St. Nektarios teaches the same truth in a letter to his spiritual daughters: “Adorn your lamps with the oil of virtue. Struggle to rid yourselves of the passions of the soul, Cleanse your heart… so that the Lord may enter into you, reside, walk, and create a sanctuary in your heart and soul… Seek the Lord each day, but within your hearts and not outside them, and when you find Him stand with fear and awe, because your heart has become God’s throne. To find the Lord, though, humble yourselves… Your work is the examination of your hearts, so that conceit does not live in them like a venomous snake… Therefore, seek humility, love it, and place it within your hearts so that you may be uplifted from earth to heaven” (Catechetical Letters 101-102).
Our hearts are, made in the image of God, are fathomless.
St. Macarius of Alexandria writes, “The heart itself is but a small vessel, yet dragons and lions are there, and there also are poisonous creatures, and all the treasures of wickedness; but there, too, is God.”
The heart is as mysterious as the sea and as expansive as the heavens.
It is an icon of Creation—a type of Kingdom, one capable of holding either light or darkness.
“For where your treasure is there your heart will be also. The lamp of the body is the eye. If therefore thine eye be sound, thy whole body shall be full of light. But if thine eye be evil, thy whole body shall be full of darkness” (Matt. 6:21-23).
If conceit covers our heart, then our eyes are blind, therefore it is our duty to uproot conceit from within and replace it with humility—with the very light of the world (cf. Jn. 8:12). We have life and encounter Life in and through the Beauty of the Church. The Church is where we come to heal and correct our hearts through the grace of God.
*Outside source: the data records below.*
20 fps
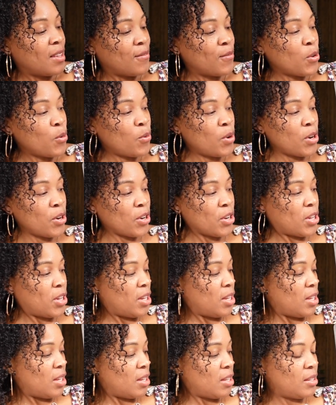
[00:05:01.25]
For work,
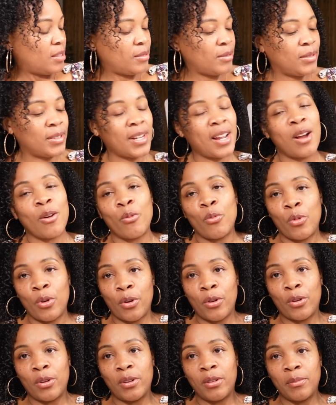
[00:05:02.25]
well not
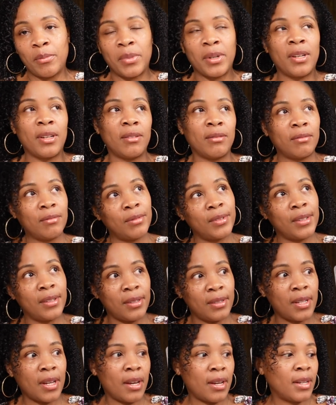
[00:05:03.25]
work, but
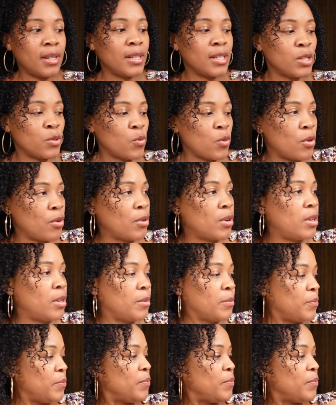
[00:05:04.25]
yeah, it is work.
Celebrating St. Nektarios’ feast day is a reminder that—despite the waves crashing against us and the wisdom of this world that seeks to steal our hope—we need only remember the Lord and turn our hearts toward Him.
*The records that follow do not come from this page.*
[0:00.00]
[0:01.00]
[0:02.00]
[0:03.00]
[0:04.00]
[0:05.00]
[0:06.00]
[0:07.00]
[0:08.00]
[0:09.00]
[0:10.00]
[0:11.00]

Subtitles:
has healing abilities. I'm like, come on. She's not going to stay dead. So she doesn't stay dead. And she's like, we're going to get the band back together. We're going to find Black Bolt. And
The world is not our home, yet it is here—within its fallenness, our wounds, and the prayerful trees—that God calls us to prepare a place for Him in our hearts. In becoming the receptacle of God’s abundant love, we also become its conduit, spilling out unto others what was freely given to us. It is in this way that we reflect the trees and creatures of Creation, realizing our human roots, seeing how we are interconnected with our neighbors.
In this spirit, St. Nektarios writes, exhorting us to “pursue love. Seek love daily from God. Together with love comes all the multitude of goods and virtues… Give to God all of your heart, so that you remain in love. ‘He who remains in love remains in God and God remains in it.’ (1 Jn. 4:16). You ought to have much attention in your relationships with one another and to respect one another as sacred persons, as images of God.”
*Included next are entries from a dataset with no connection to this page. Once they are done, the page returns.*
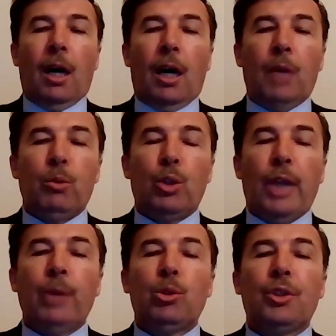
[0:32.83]
I would
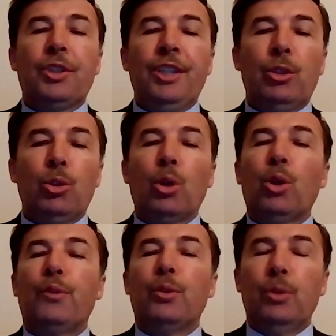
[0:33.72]
like to greet
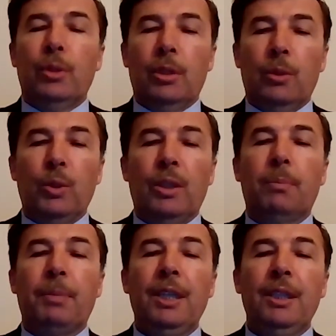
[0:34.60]
all of you with
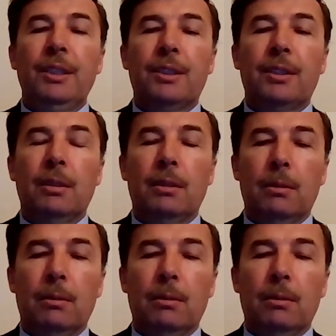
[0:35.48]
the peace,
Creation reflects the heavenly pattern of worship and praise just as our neighbors reflect the sacred image of God. When we perceive this, the world changes; and when we put love into action, we ourselves are changed with it.
To pursue Love is to pursue Beauty, for Beauty is the light of Christ shining in the world’s darkness. It’s this same light that heals our fragmented hearts and gathers all things to Himself (cf. Eph. 1:10-11). Verily, Beauty will save the world.
St. Nektarios of Aegina, pray for us!